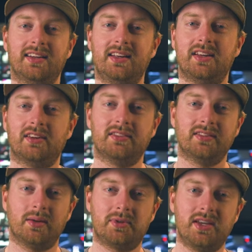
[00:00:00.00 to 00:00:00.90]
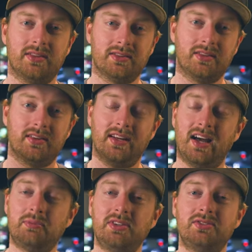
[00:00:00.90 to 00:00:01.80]
Hey there, I'm Keith, and
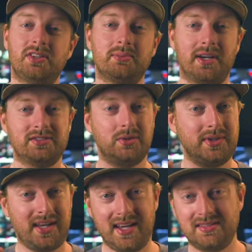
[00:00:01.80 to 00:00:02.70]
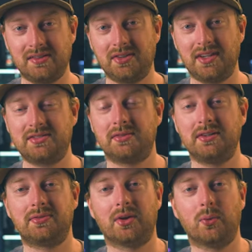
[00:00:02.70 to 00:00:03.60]
I've been using my Sony a7S III
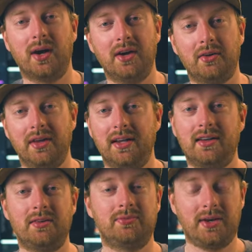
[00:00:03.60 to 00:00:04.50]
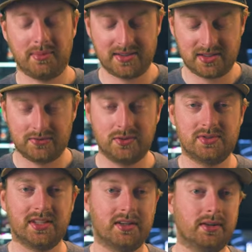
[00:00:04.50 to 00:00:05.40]
for a while, and I find myself
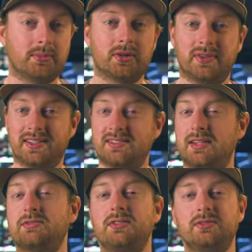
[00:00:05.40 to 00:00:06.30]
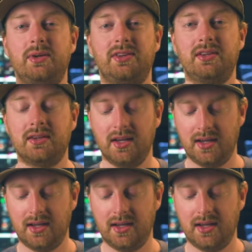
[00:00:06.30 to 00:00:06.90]
using a number of accessories with it,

============================================================

Required work: Would you write out all of the records exactly, omitting the pictures?

Solution for this exercise:
[00:00:00.00 to 00:00:00.90]
[00:00:00.90 to 00:00:01.80]
Hey there, I'm Keith, and
[00:00:01.80 to 00:00:02.70]
[00:00:02.70 to 00:00:03.60]
I've been using my Sony a7S III
[00:00:03.60 to 00:00:04.50]
[00:00:04.50 to 00:00:05.40]
for a while, and I find myself
[00:00:05.40 to 00:00:06.30]
[00:00:06.30 to 00:00:06.90]
using a number of accessories with it,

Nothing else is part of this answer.